(Items from a dataset)
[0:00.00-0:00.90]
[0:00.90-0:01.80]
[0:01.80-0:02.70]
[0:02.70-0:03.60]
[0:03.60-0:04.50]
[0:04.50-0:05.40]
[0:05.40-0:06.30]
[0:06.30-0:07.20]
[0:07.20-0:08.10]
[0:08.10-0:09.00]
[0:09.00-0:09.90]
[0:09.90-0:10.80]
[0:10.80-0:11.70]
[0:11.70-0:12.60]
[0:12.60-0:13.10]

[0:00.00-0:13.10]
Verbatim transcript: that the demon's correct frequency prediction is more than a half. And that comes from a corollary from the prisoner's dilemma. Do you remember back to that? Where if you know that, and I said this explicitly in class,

...

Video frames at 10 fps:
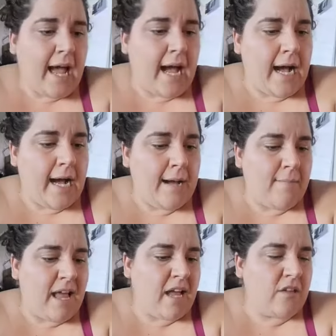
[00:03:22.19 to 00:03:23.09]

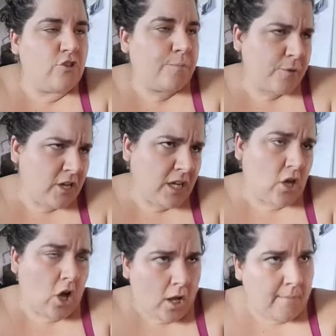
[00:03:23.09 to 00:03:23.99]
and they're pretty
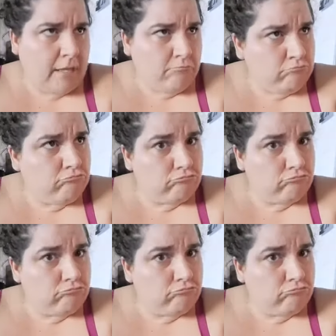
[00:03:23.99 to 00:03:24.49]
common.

* * *

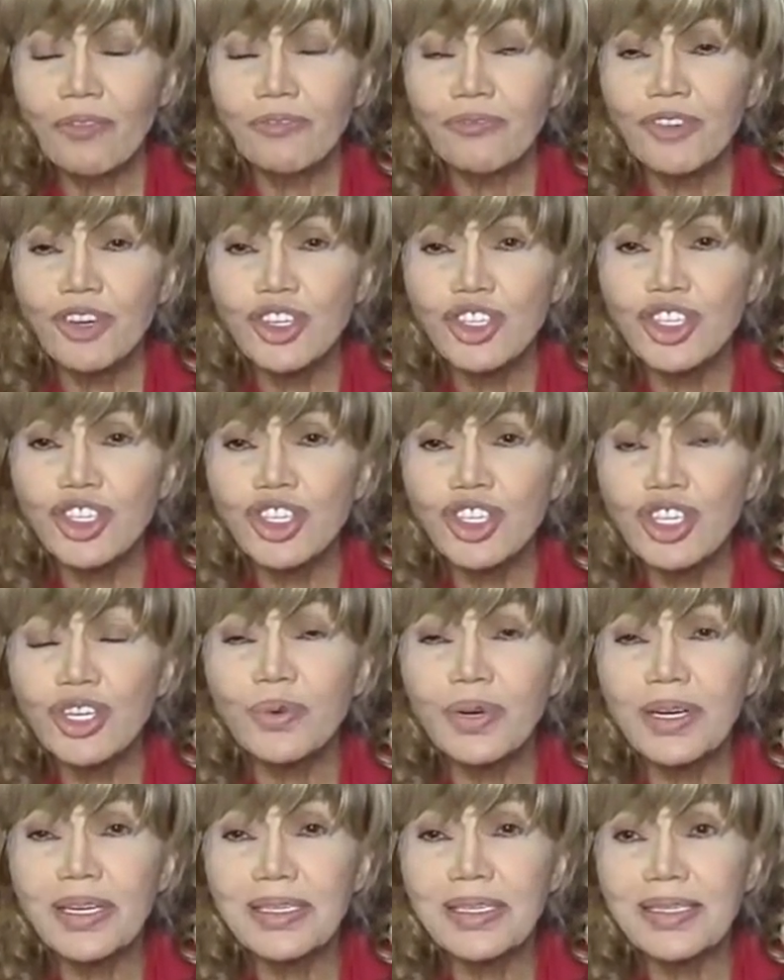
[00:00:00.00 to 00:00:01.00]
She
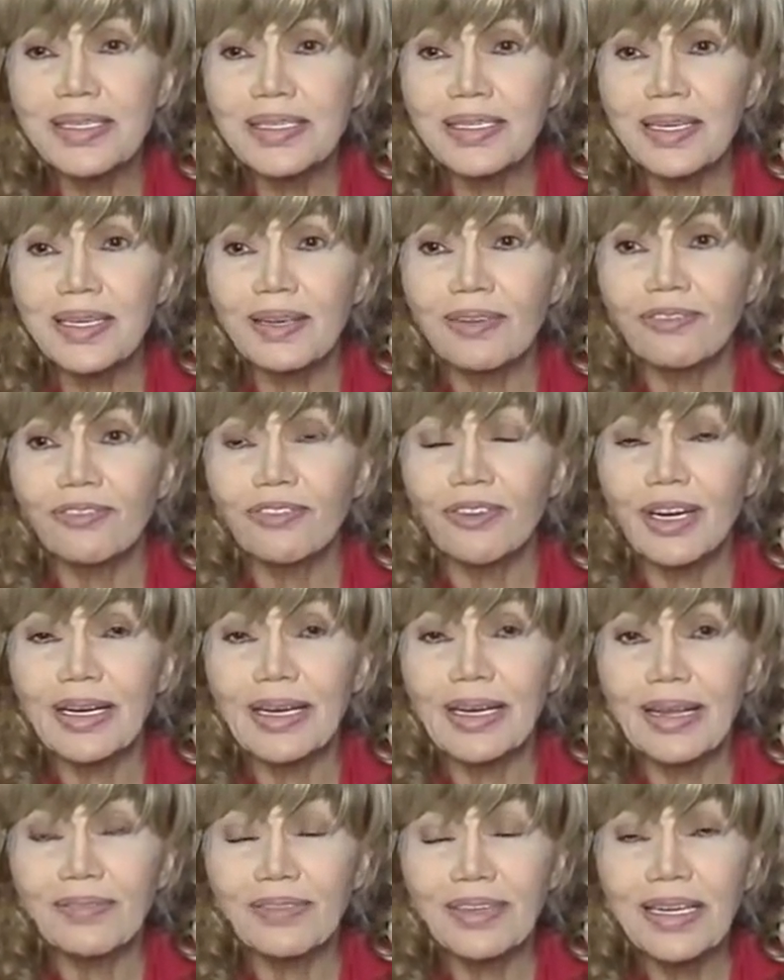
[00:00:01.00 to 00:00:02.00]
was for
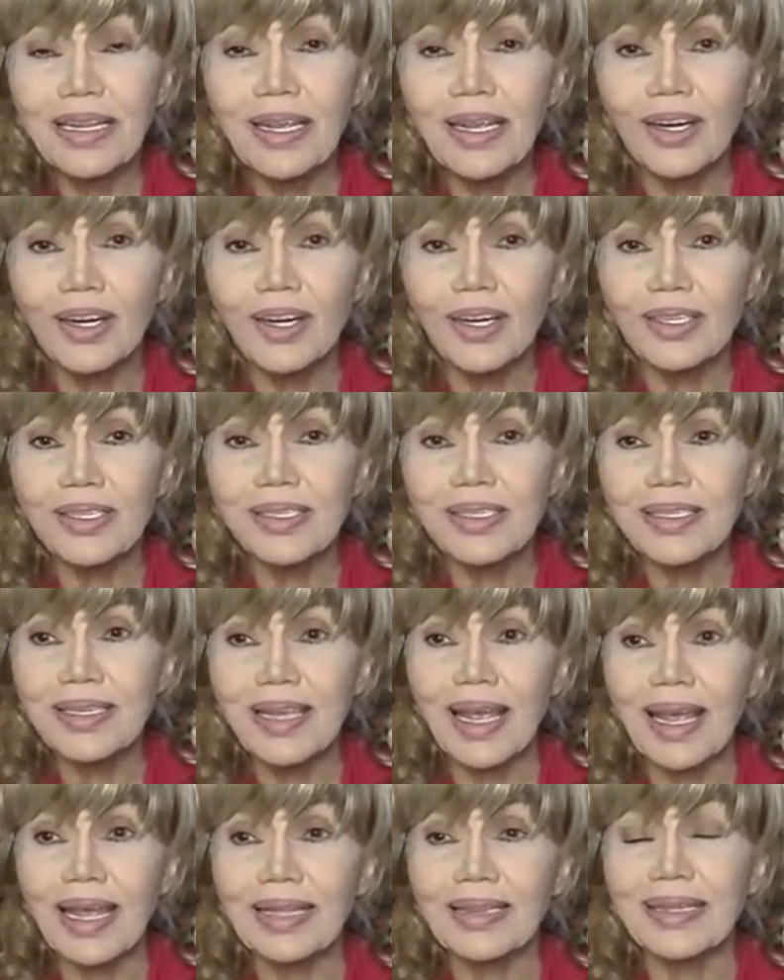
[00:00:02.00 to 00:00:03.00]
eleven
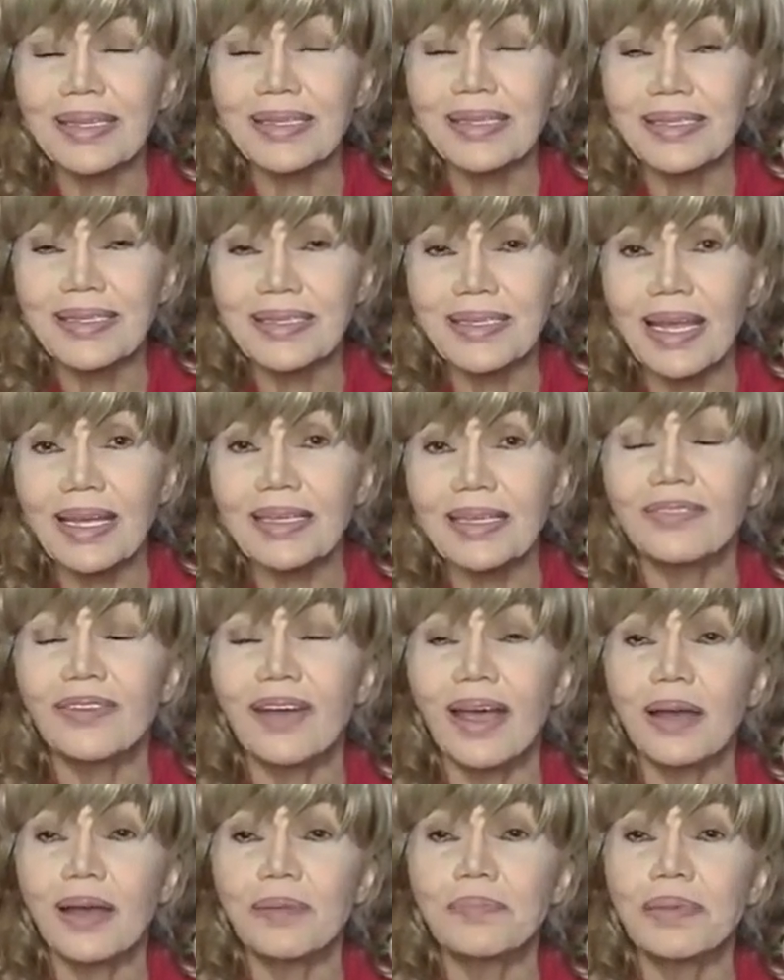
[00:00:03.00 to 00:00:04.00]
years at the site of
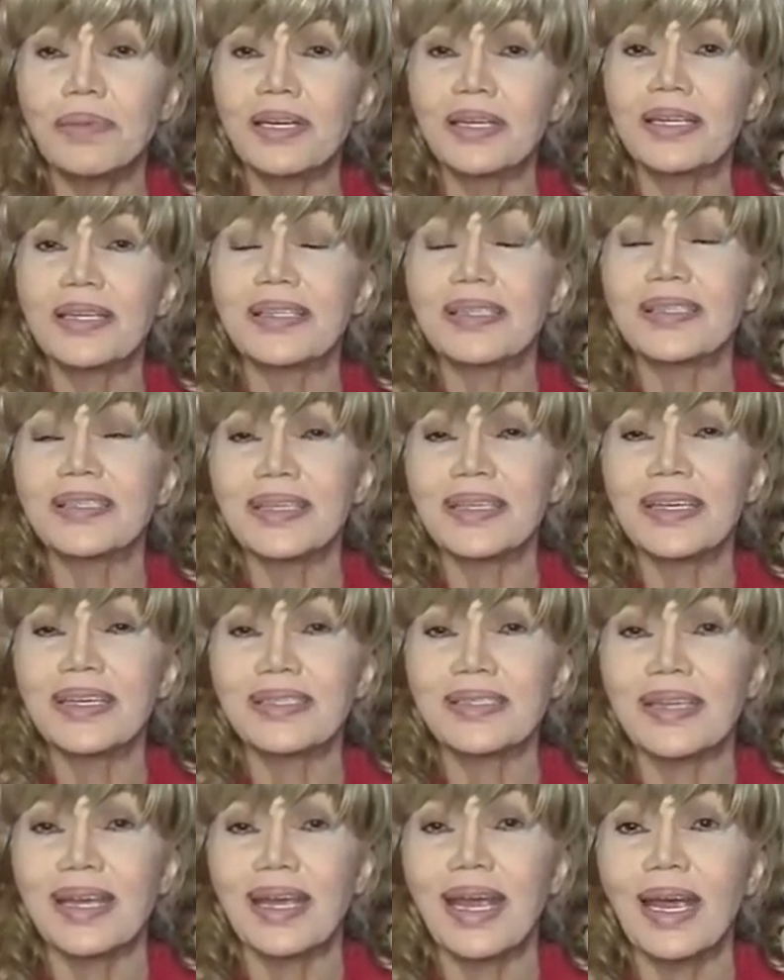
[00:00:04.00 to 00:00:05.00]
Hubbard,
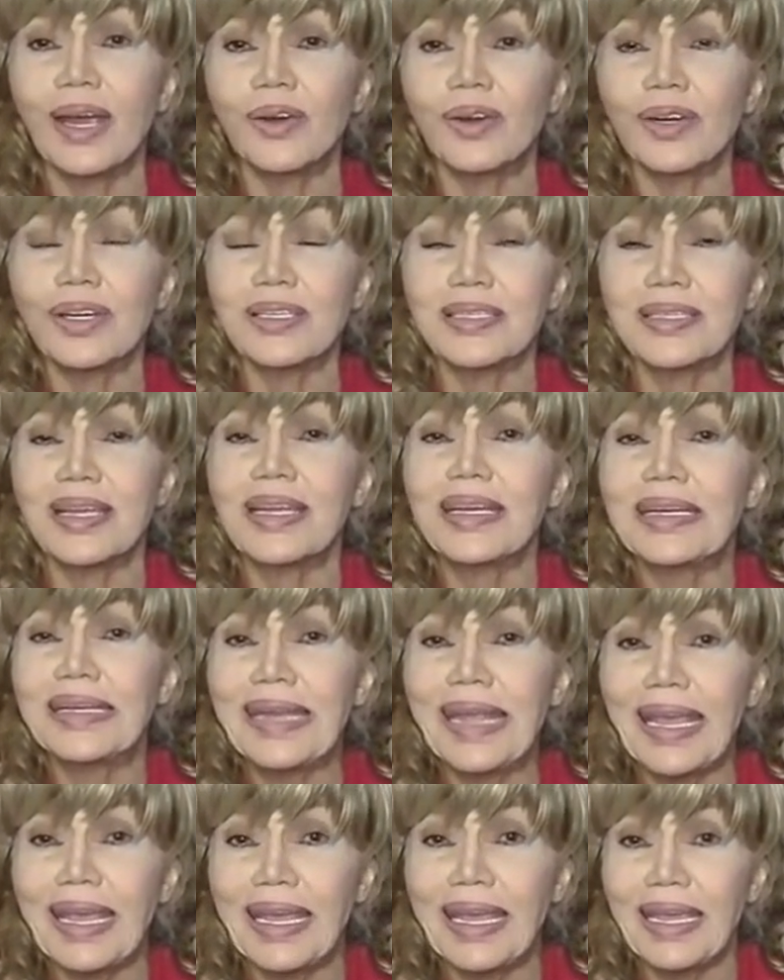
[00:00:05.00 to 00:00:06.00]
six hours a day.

INSTRUCTIONS TO FOLLOW:
Print the lines above from the one with "[0:11.70-0:12.60]" through the one with "Verbatim transcript: that", both included, exactly as written and nothing more.

ANSWER SPACE:
[0:11.70-0:12.60]
[0:12.60-0:13.10]

[0:00.00-0:13.10]
Verbatim transcript: that the demon's correct frequency prediction is more than a half. And that comes from a corollary from the prisoner's dilemma. Do you remember back to that? Where if you know that, and I said this explicitly in class,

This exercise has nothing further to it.